_Work request:_ Could you output each line below precisely as it stands, without the images?
-- Opening Marker --
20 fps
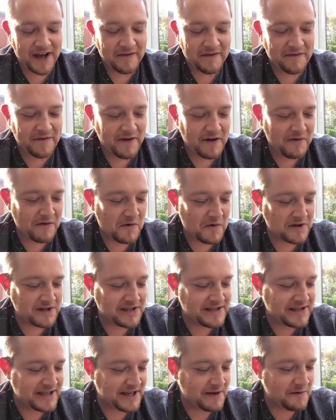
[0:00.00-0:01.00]
For everyone to
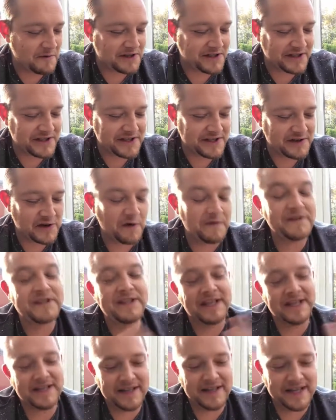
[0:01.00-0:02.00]
see, because
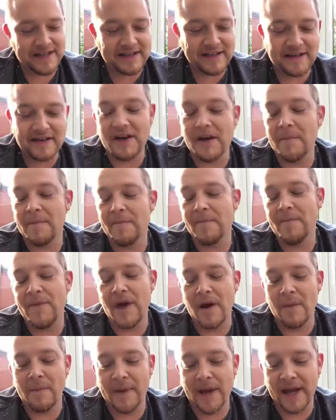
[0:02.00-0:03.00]
obviously that's a
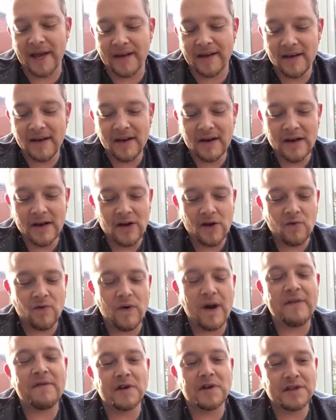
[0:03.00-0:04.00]
big
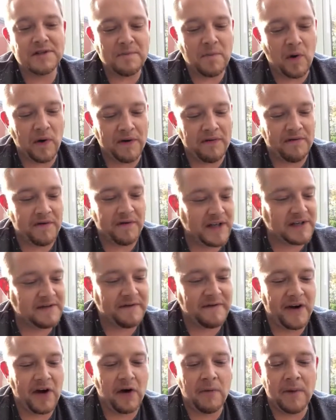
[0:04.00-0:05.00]
reference point for this
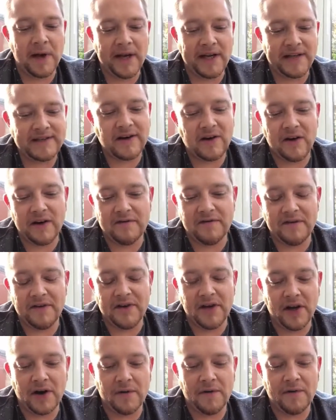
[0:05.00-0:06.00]
film, and it's kind of
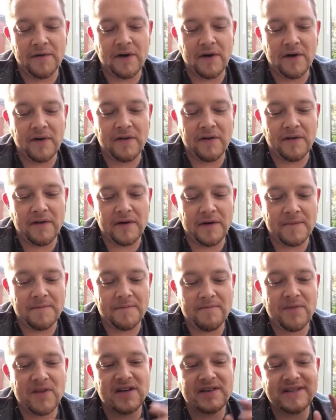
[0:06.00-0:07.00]
the
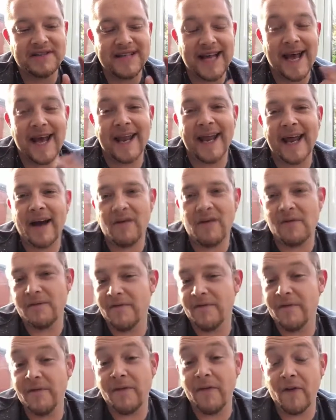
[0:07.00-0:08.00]
standout
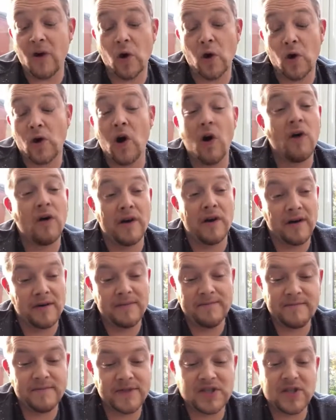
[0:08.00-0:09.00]
folk horror
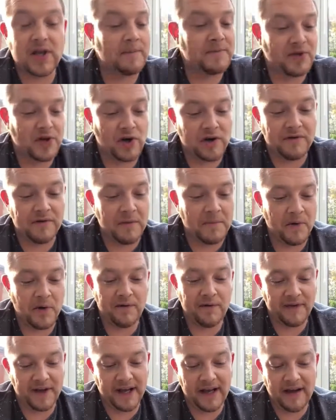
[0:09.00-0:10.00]
subgenre
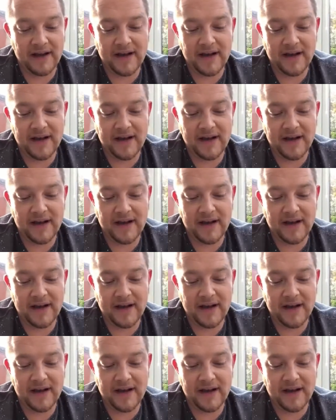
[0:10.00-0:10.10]
movie.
-- Closing Marker --
_Output for this exercise:_
20 fps
[0:00.00-0:01.00]
For everyone to
[0:01.00-0:02.00]
see, because
[0:02.00-0:03.00]
obviously that's a
[0:03.00-0:04.00]
big
[0:04.00-0:05.00]
reference point for this
[0:05.00-0:06.00]
film, and it's kind of
[0:06.00-0:07.00]
the
[0:07.00-0:08.00]
standout
[0:08.00-0:09.00]
folk horror
[0:09.00-0:10.00]
subgenre
[0:10.00-0:10.10]
movie.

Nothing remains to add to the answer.